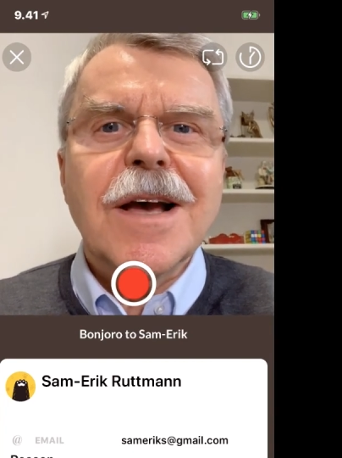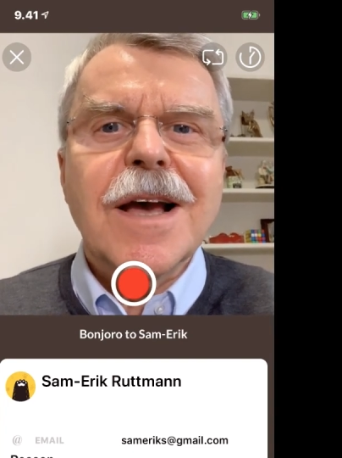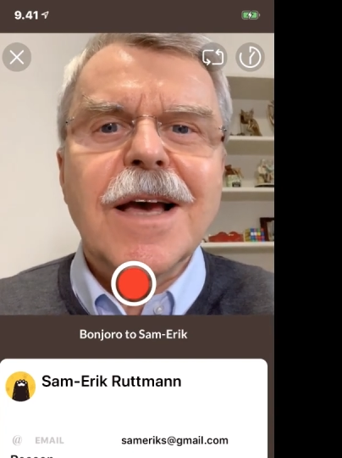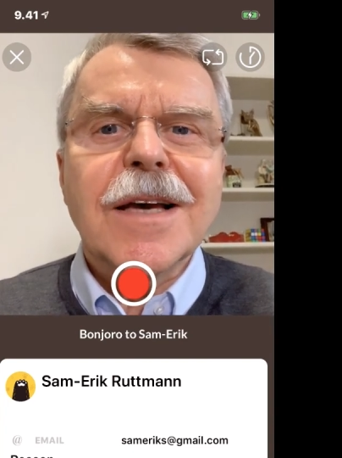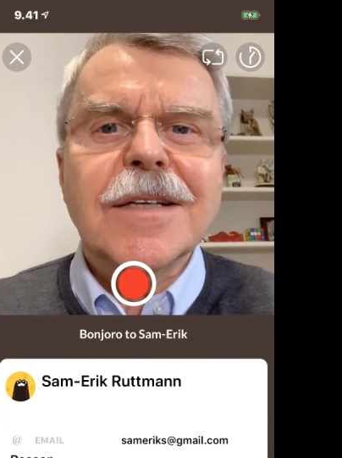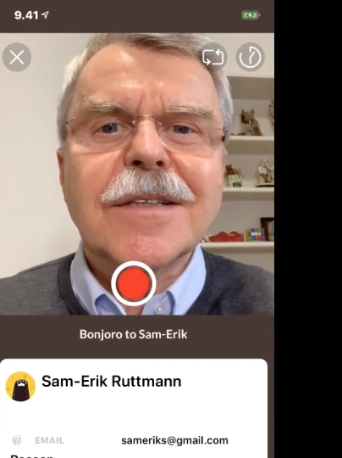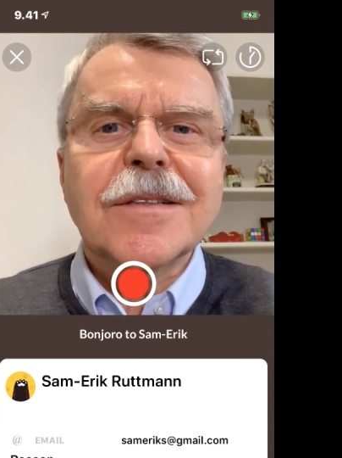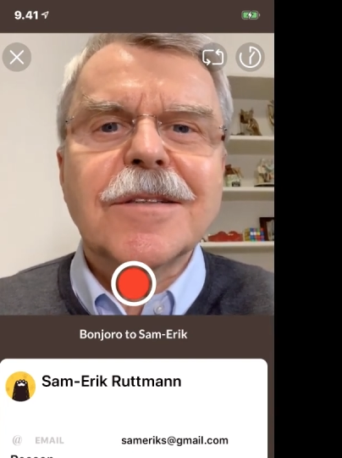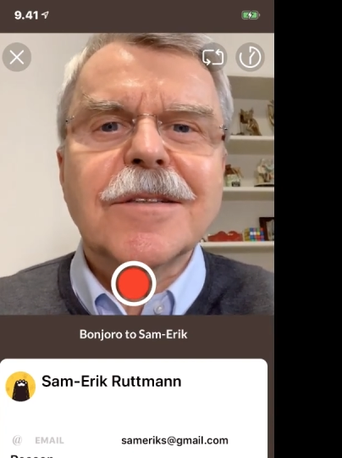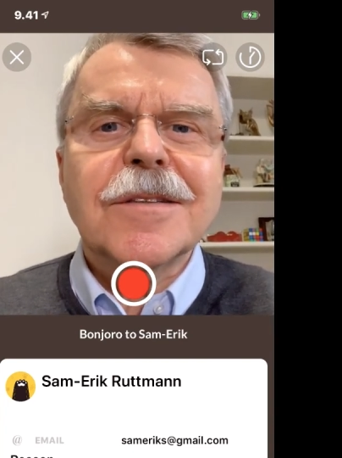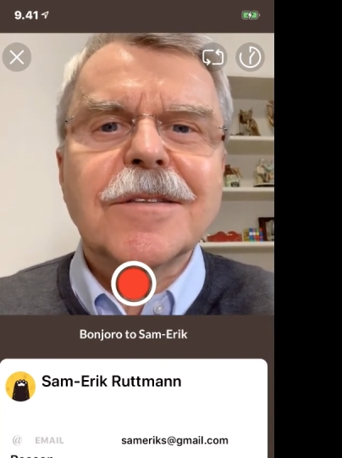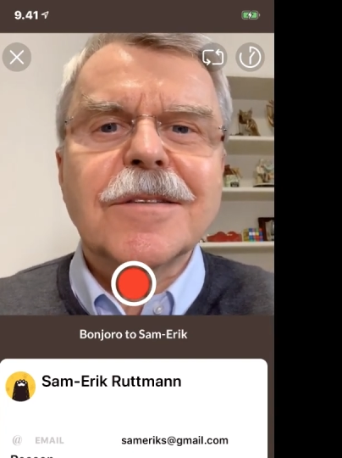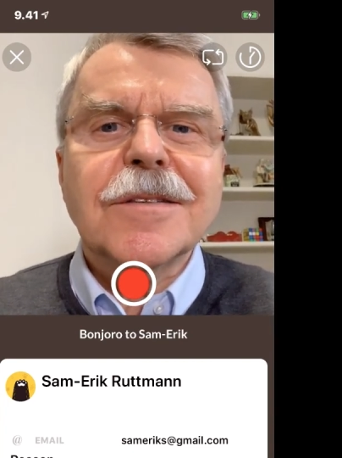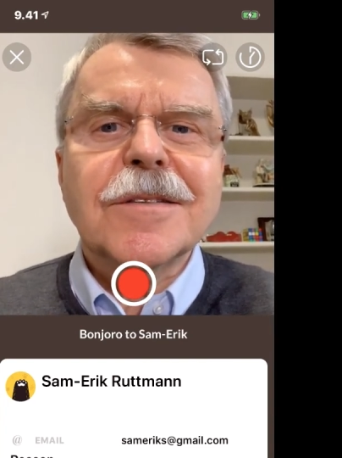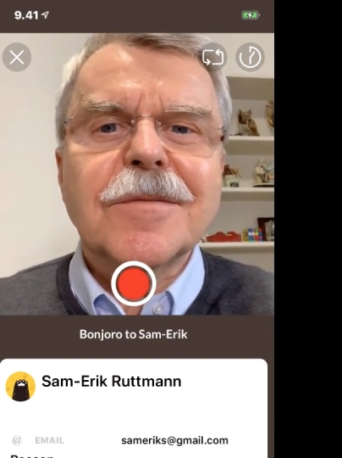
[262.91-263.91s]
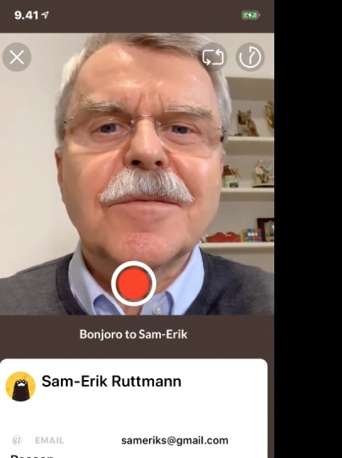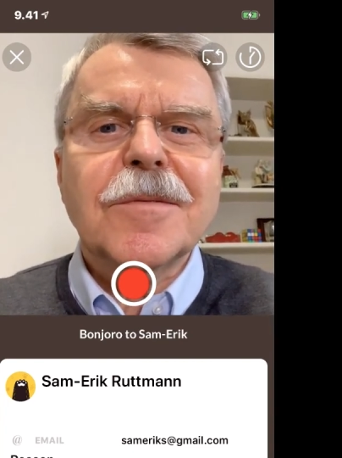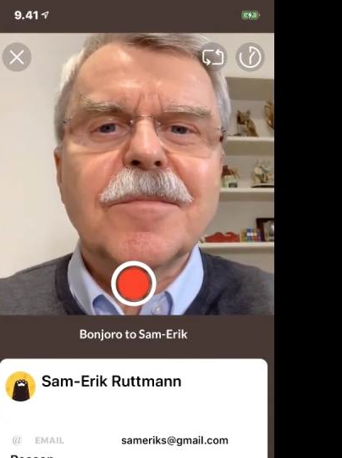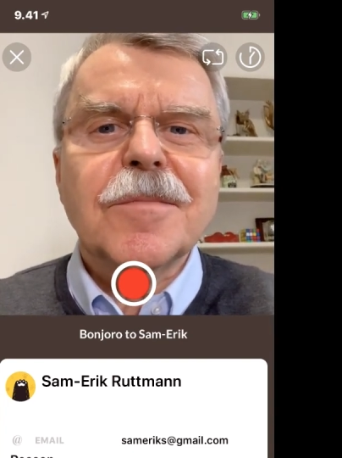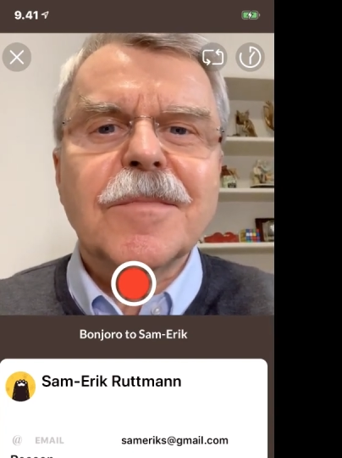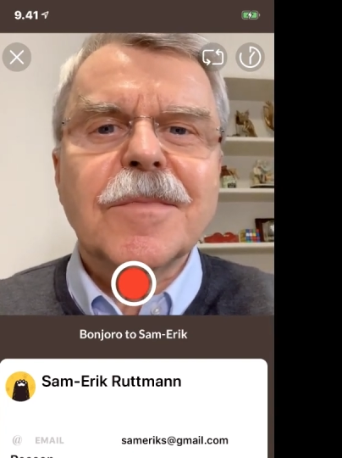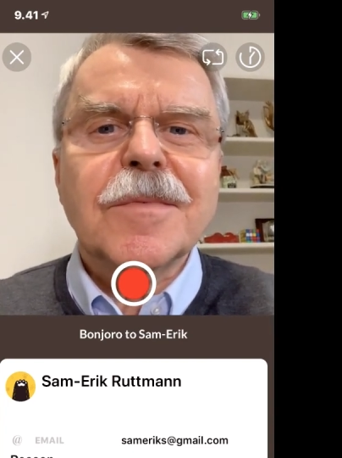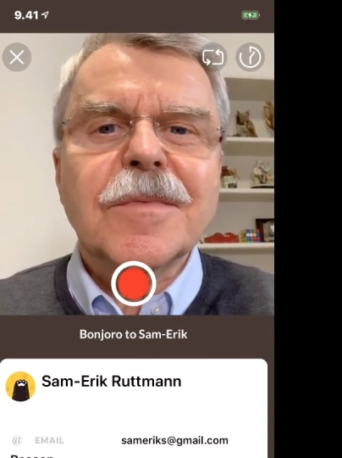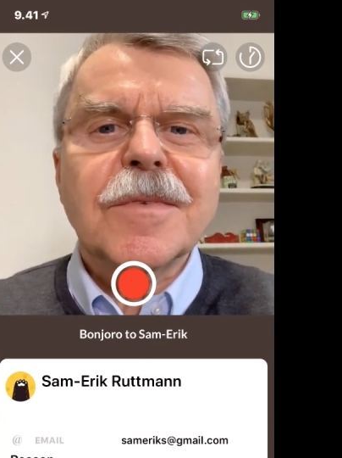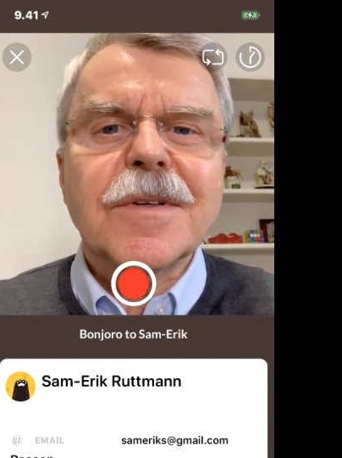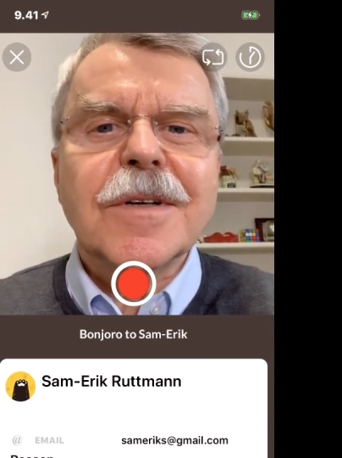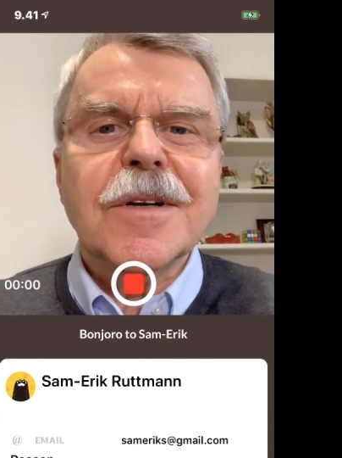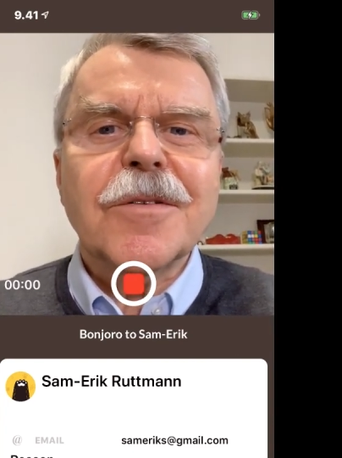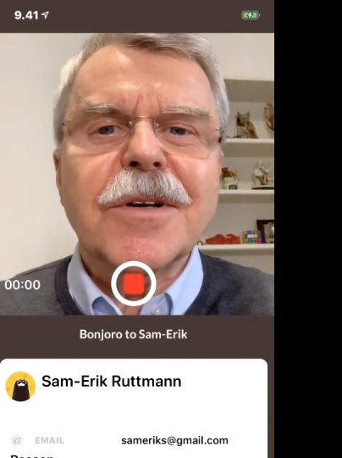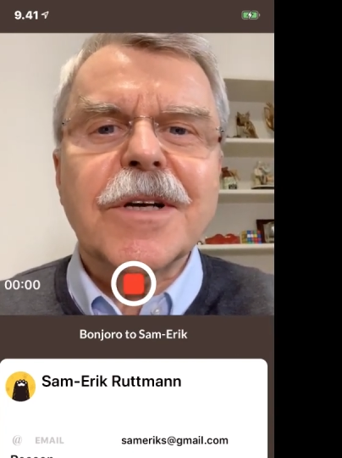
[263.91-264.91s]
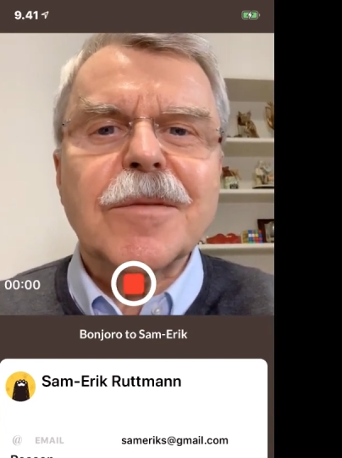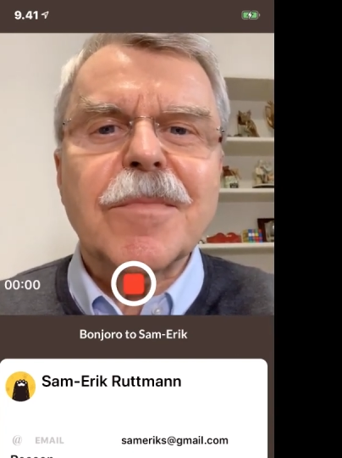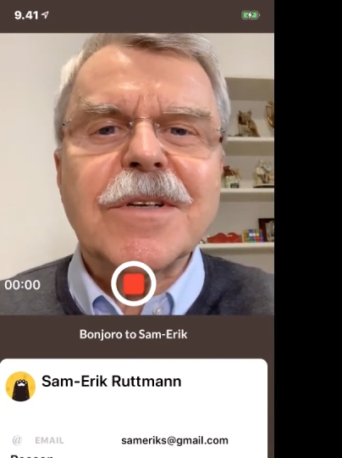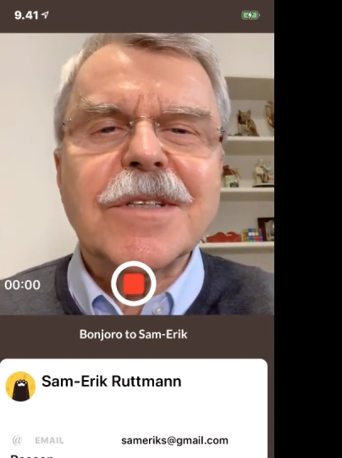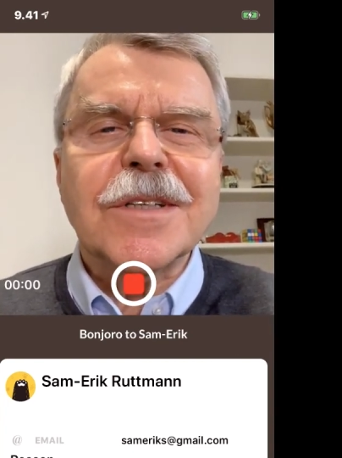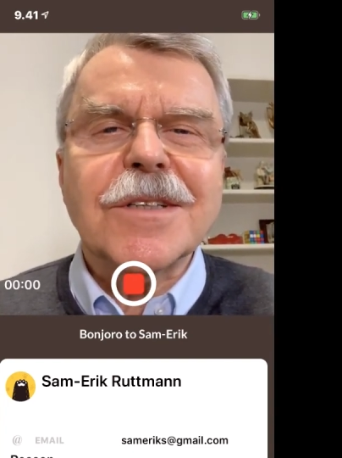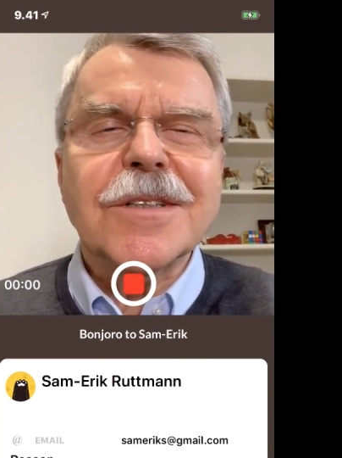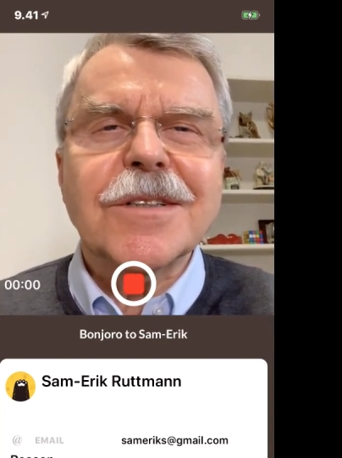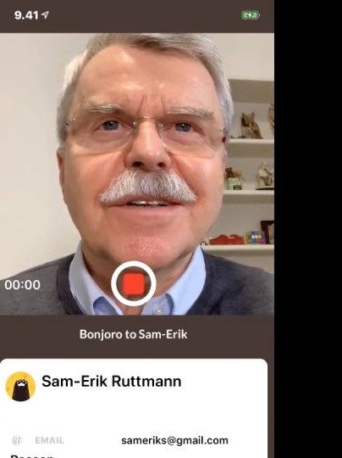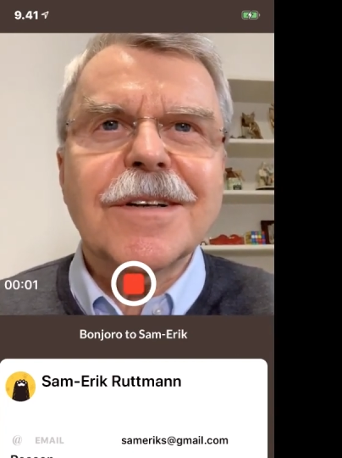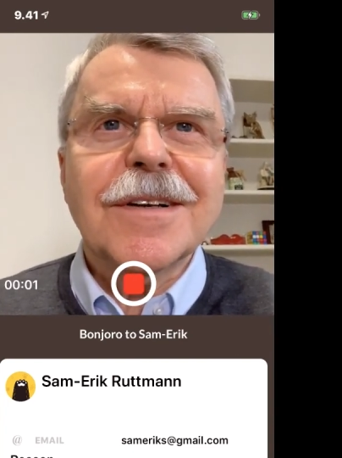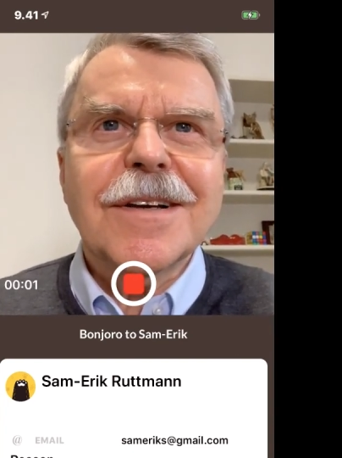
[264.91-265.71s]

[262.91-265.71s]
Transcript: and create the message.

§ Your goal:
Could you set down every record above exactly as written, leaving out the pictures?

§ Solution to this task:
[262.91-263.91s]
[263.91-264.91s]
[264.91-265.71s]

[262.91-265.71s]
Transcript: and create the message.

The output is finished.